Initial Words
Welcome to Part 2 of our introductory blog series! In Part 1, we delved into the basic concepts such as Foundation Models and discovered the amazing features and capabilities of Amazon Bedrock. Now, it's time for the fun part: building your very own storytelling application with Foundation Models from Amazon Bedrock.
By the time we're done here, you'll have deployed a serverless setup with two APIs. First API will generate the story from a given topic, and the other one will illustrate each paragraph of the story. We'll be using Appsync and GraphQL to make requests to these APIs and generate stories. If you're wondering how these APIs work with FM models to create stories and illustrations, that's the magic of Amazon Bedrock we'll uncover together. So, let's get started on this storytelling adventure!
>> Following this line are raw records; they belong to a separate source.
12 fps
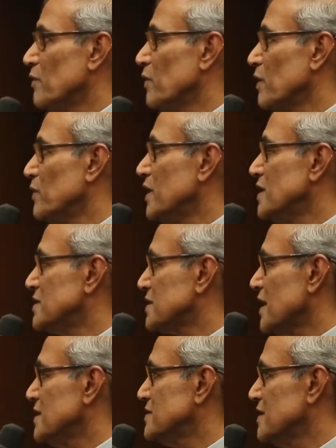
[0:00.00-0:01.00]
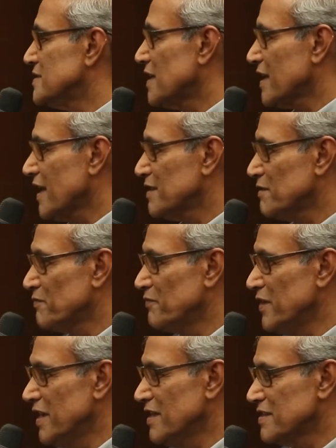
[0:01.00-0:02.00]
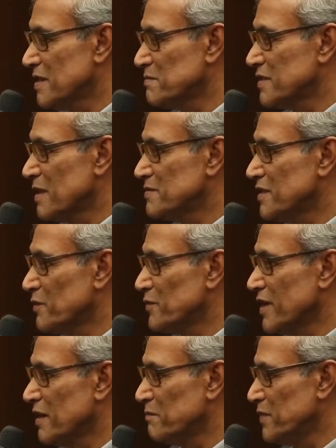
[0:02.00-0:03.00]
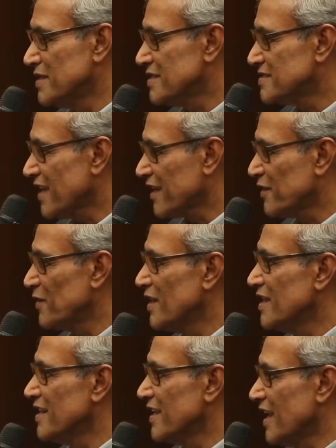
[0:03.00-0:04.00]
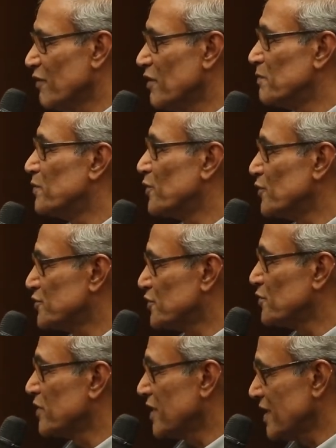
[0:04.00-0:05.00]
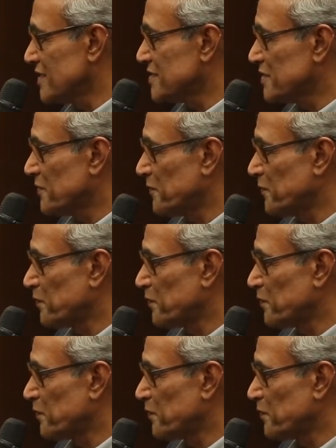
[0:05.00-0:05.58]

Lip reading: When we discuss this, I get the feeling sometimes that we are a bit secular in our approach to things.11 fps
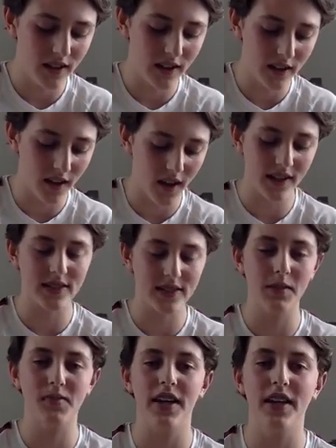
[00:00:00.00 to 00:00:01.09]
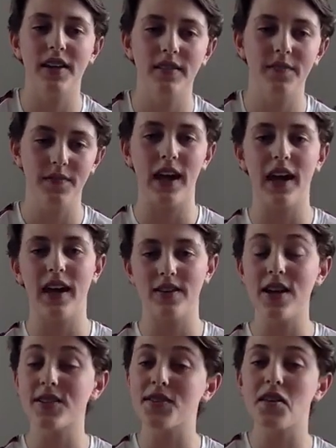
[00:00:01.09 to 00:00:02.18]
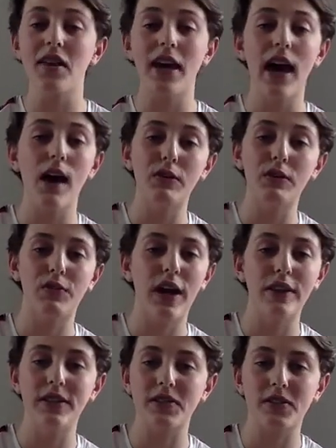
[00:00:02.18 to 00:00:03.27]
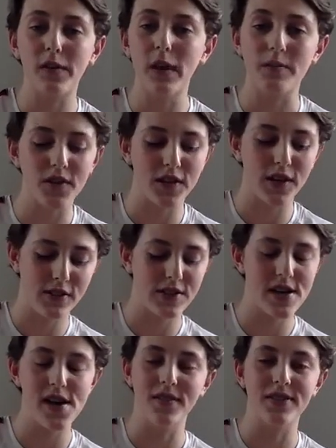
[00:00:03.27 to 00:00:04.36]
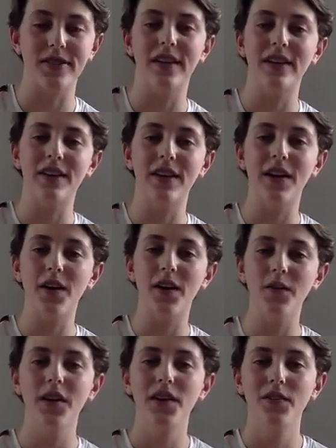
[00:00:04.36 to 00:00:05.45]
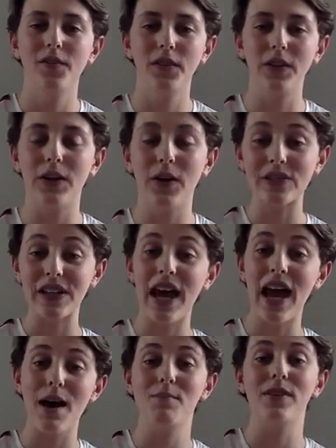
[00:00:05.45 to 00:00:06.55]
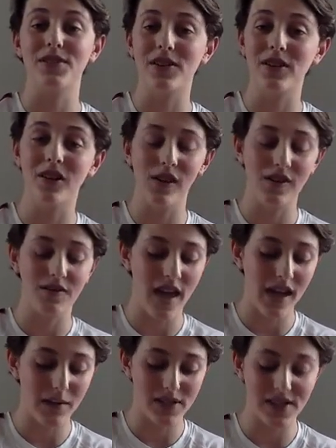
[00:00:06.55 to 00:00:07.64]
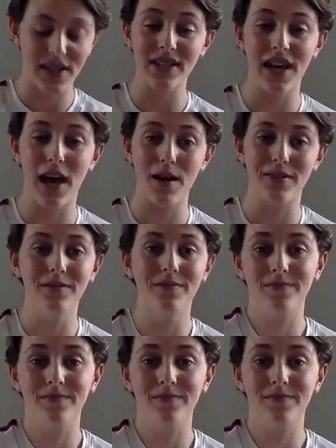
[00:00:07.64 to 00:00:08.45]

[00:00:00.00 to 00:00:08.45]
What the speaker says: audience comes in, they chances are they haven't read the script or done the show, so they don't really know what's going to happen. So if any mistakes happen,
Now that you've got a glimpse of what we're building, let's take a moment to unravel the complexity hidden behind this simple GenAI tool.
Imagine this: a user hops onto your web app and wants to create a story by giving it a topic prompt. From the user's standpoint, they expect the story to magically unfold, complete with illustrations, as quickly as they can think of it. They might want to edit and personalise the story, or even ensure that it suits the age group it's intended for. And what if they want to save and share their literary masterpiece with others?
All these amazing features and optimisations are like extra layers of icing on the cake, but for our project, we're keeping things simple and focused. So, while they're fascinating possibilities, we'll save them for another time!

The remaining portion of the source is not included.